The spokesman said responding agents gave verbal and physical instructions to the people in the area to clear out, adding, "Sometimes physical pressure is used by law enforcement officers when necessary to safely ensure compliance to the lawful orders."
CNN has also reached out to the Department of Homeland Security and the Portland Police Bureau for comment.
Since the death of George Floyd at the hands of Minneapolis police officers, demonstrators have gathered in Portland seeking accountability for law enforcement officers they believe have acted with impunity and used excessive force.
Ahead of the July Fourth weekend, the Trump administration dispatched teams of federal agents to the city as part of an effort to guard federal monuments.
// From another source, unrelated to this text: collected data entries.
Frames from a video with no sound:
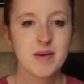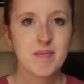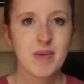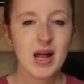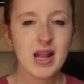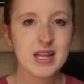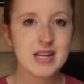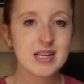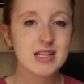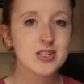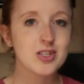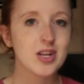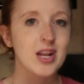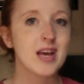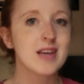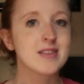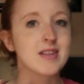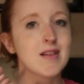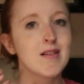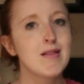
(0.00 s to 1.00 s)
Polynesian
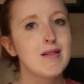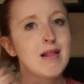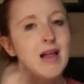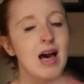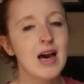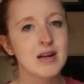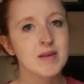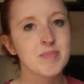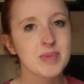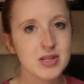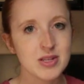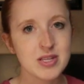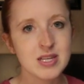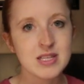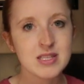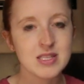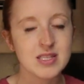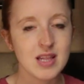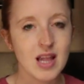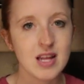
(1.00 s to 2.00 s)
has a lot of
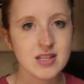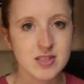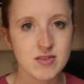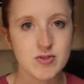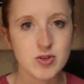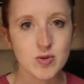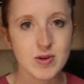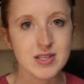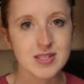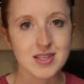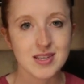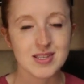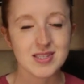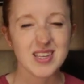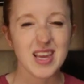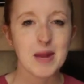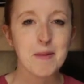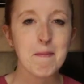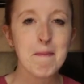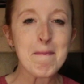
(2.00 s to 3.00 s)
buildings, lots of choices,
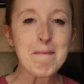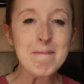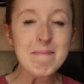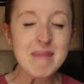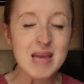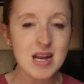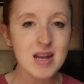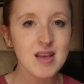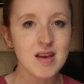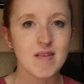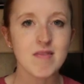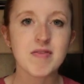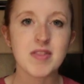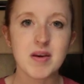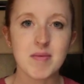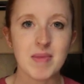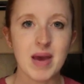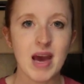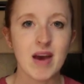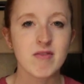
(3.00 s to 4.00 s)
and many of
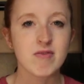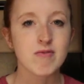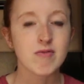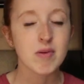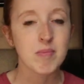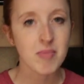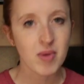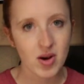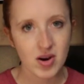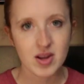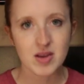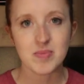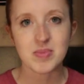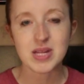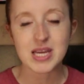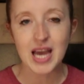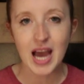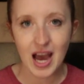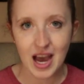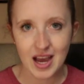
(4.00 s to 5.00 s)
them have
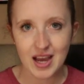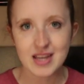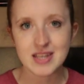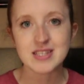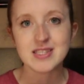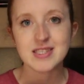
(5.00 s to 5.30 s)
remarkably high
The President says federal resources were sent to protect the downtown federal building -- which has periodically been targeted by rioters setting fire and launching fireworks at the building -- but some protesters say it is the large increase in federal forces that continues to fuel their anger.
While protests during the daylight hours have been overwhelmingly peaceful -- marked by marches, unity gatherings, and even the singing of songs -- clashes at night between some protesters and federal officers have resulted in the repeated vandalism of the US courthouse in downtown Portland and the tear gassing of demonstrators.
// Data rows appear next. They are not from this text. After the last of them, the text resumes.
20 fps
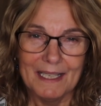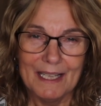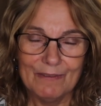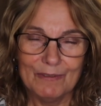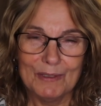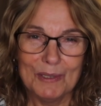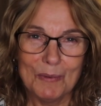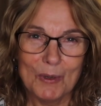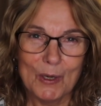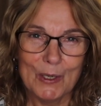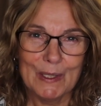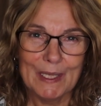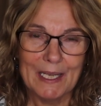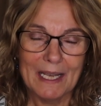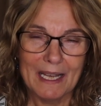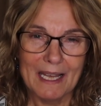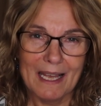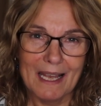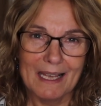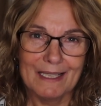everyone
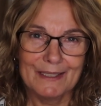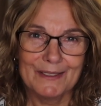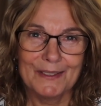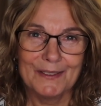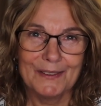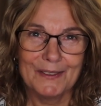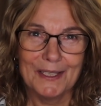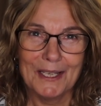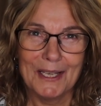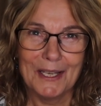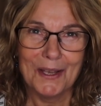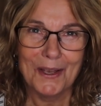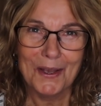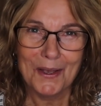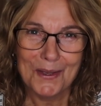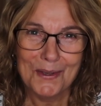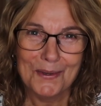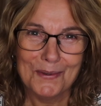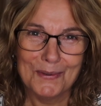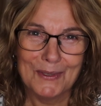has their
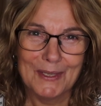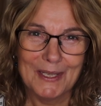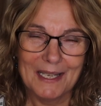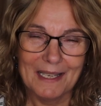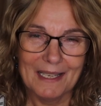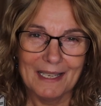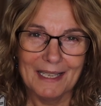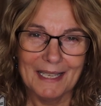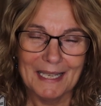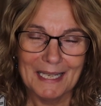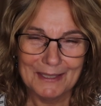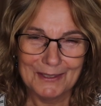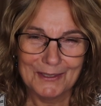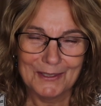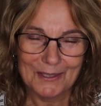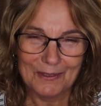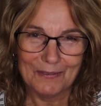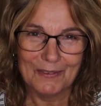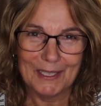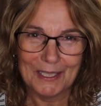own
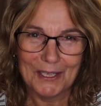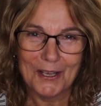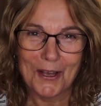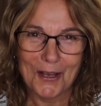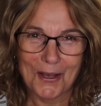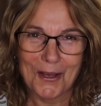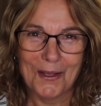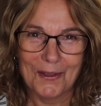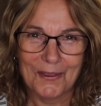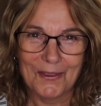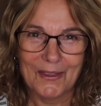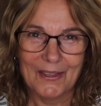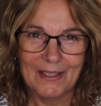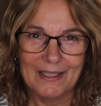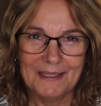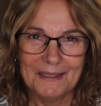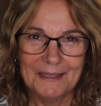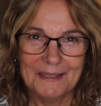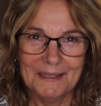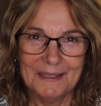ends of the earth.
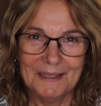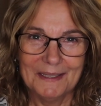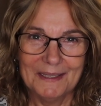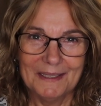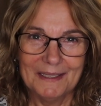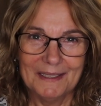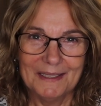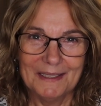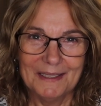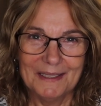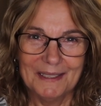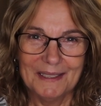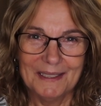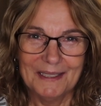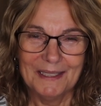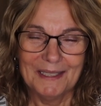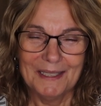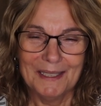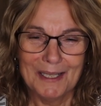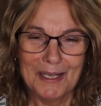
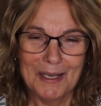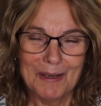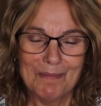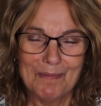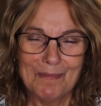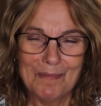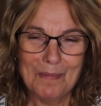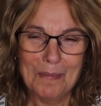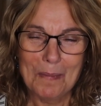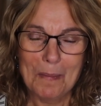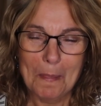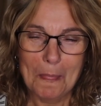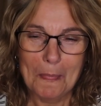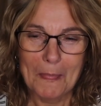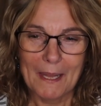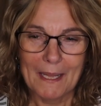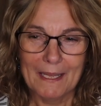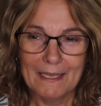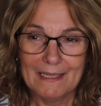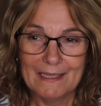And
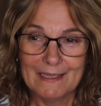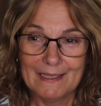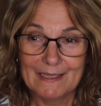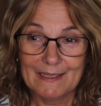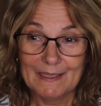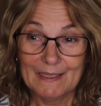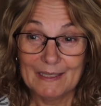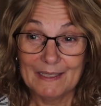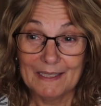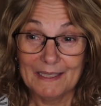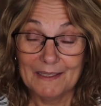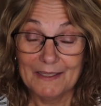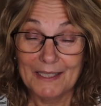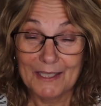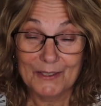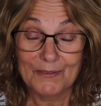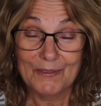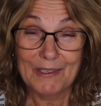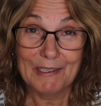that's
In one incident earlier this month at the courthouse, police say a person was arrested after assaulting a federal agent with a hammer.
The video showing the medics shoved by officers is not the only recent encounter to generate widespread controversy and allegations of excessive use of force by law enforcement.
On Saturday night, 53-year-old Navy veteran Chris Davis told CNN he was beaten by a federal agent with a baton outside the court house and sprayed with pepper spray at close range. His account appears to match video of the incident.
When contacted by CNN, a spokesperson for the Portland Police Bureau said that their officers were no involved in the incident.
Customs and Border Protection also told CNN that their officers were not involved. CNN has reached out to the Department of Homeland Security and US Marshals for a comment but did not get a response.
In another video that sparked national outrage from activists and government officials, two federal officers in camouflage tactical uniforms approached and detained a man, placed him inside an unmarked van and drove away. After refusing for hours to respond to CNN's requests for comment on the incident, US Customs and Border Protection eventually released a statement identifying the officers as belonging to that agency, and indicated the man was wanted for questioning regarding a possible crime. However, a DHS official said he was later released.
On Thursday, the US Justice Department's independent watchdog agency said it will investigate the use of force by federal law enforcement officers in Portland, Oregon, and Washington, DC, where violent crackdowns on demonstrators have punctuated a summer that's been rocked by protests against police brutality.
This week's ACLU lawsuit, which alleges local and federal officers violated the Constitutional rights of four individuals, asks for "monetary damages and prospective injunctive relief" so that the volunteer medics "can continue their efforts to aid protesters," the complaint says.
"Targeting protest medics limits their ability to support protesters with medical care," the complaint says. The ACLU argues that the four medics "wish to continue treating protester injuries and doing their part to create a safer protest environment."
"As long as people need help we'll be here," Guest told CNN. "That's just kind of the role that we've accepted as medics, and that a lot of people as medics have accepted, regardless of whether or not we're brutalized."